___ Dataset content

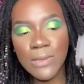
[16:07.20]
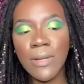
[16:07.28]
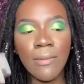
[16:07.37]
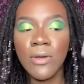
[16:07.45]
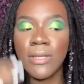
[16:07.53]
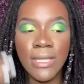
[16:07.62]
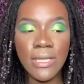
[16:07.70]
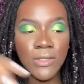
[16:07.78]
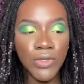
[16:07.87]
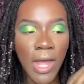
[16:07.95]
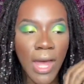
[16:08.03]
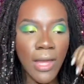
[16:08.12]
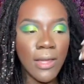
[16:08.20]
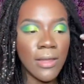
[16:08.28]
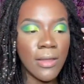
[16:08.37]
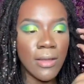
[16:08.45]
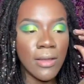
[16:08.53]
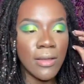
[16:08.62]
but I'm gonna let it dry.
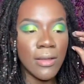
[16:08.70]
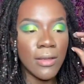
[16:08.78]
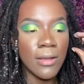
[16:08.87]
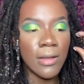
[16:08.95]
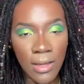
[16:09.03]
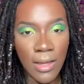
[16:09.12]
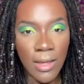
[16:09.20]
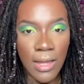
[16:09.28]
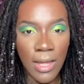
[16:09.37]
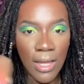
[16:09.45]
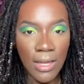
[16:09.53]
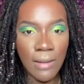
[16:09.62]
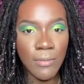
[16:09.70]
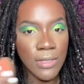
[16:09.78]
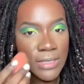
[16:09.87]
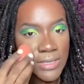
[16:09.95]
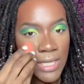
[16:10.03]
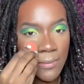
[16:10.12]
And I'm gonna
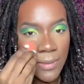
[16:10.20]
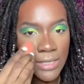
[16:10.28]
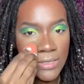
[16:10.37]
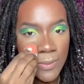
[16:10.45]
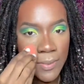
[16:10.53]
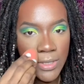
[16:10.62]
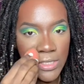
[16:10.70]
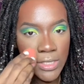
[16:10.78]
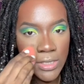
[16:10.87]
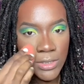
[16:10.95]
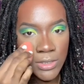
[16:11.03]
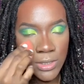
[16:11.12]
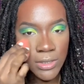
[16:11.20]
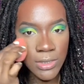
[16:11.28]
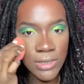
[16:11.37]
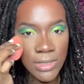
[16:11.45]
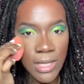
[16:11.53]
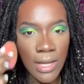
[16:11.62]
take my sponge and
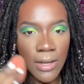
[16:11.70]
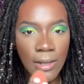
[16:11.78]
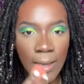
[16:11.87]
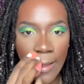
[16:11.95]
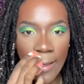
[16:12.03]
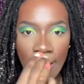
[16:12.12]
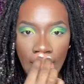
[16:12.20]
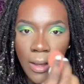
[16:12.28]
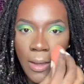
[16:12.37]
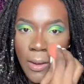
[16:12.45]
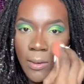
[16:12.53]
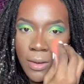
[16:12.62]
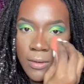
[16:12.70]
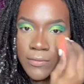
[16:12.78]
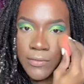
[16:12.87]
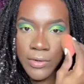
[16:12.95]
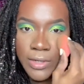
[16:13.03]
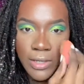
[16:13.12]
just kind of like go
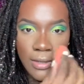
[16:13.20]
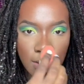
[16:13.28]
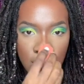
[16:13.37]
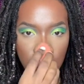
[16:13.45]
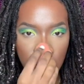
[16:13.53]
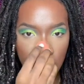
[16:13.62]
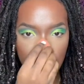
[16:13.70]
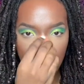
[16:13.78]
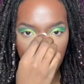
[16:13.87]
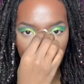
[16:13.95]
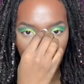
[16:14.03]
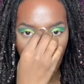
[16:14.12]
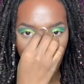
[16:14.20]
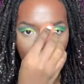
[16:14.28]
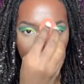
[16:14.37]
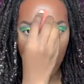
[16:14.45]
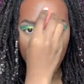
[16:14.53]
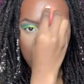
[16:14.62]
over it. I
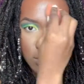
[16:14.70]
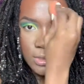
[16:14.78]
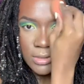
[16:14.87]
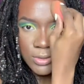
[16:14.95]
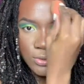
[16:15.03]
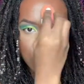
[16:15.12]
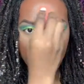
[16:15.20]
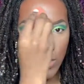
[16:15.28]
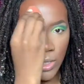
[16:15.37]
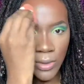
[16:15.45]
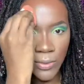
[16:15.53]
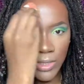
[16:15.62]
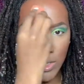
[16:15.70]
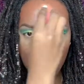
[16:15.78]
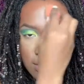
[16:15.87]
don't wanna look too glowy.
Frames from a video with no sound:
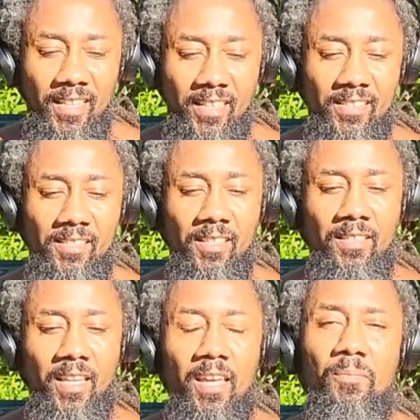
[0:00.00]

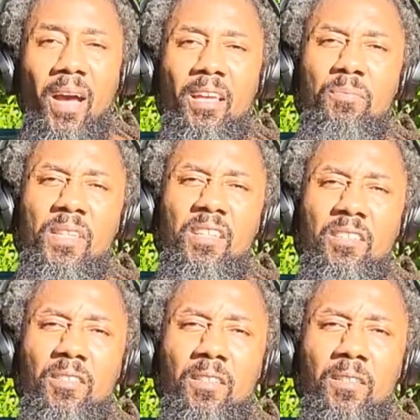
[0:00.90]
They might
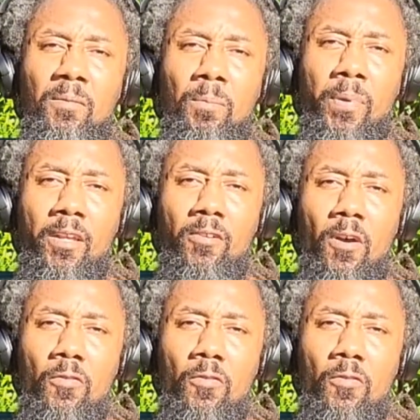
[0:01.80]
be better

______

= Action item =
Each entry above should be written out verbatim, minus its pictures.

= Exercise result =
[16:07.20]
[16:07.28]
[16:07.37]
[16:07.45]
[16:07.53]
[16:07.62]
[16:07.70]
[16:07.78]
[16:07.87]
[16:07.95]
[16:08.03]
[16:08.12]
[16:08.20]
[16:08.28]
[16:08.37]
[16:08.45]
[16:08.53]
[16:08.62]
but I'm gonna let it dry.
[16:08.70]
[16:08.78]
[16:08.87]
[16:08.95]
[16:09.03]
[16:09.12]
[16:09.20]
[16:09.28]
[16:09.37]
[16:09.45]
[16:09.53]
[16:09.62]
[16:09.70]
[16:09.78]
[16:09.87]
[16:09.95]
[16:10.03]
[16:10.12]
And I'm gonna
[16:10.20]
[16:10.28]
[16:10.37]
[16:10.45]
[16:10.53]
[16:10.62]
[16:10.70]
[16:10.78]
[16:10.87]
[16:10.95]
[16:11.03]
[16:11.12]
[16:11.20]
[16:11.28]
[16:11.37]
[16:11.45]
[16:11.53]
[16:11.62]
take my sponge and
[16:11.70]
[16:11.78]
[16:11.87]
[16:11.95]
[16:12.03]
[16:12.12]
[16:12.20]
[16:12.28]
[16:12.37]
[16:12.45]
[16:12.53]
[16:12.62]
[16:12.70]
[16:12.78]
[16:12.87]
[16:12.95]
[16:13.03]
[16:13.12]
just kind of like go
[16:13.20]
[16:13.28]
[16:13.37]
[16:13.45]
[16:13.53]
[16:13.62]
[16:13.70]
[16:13.78]
[16:13.87]
[16:13.95]
[16:14.03]
[16:14.12]
[16:14.20]
[16:14.28]
[16:14.37]
[16:14.45]
[16:14.53]
[16:14.62]
over it. I
[16:14.70]
[16:14.78]
[16:14.87]
[16:14.95]
[16:15.03]
[16:15.12]
[16:15.20]
[16:15.28]
[16:15.37]
[16:15.45]
[16:15.53]
[16:15.62]
[16:15.70]
[16:15.78]
[16:15.87]
don't wanna look too glowy.
Frames from a video with no sound:
[0:00.00]

[0:00.90]
They might
[0:01.80]
be better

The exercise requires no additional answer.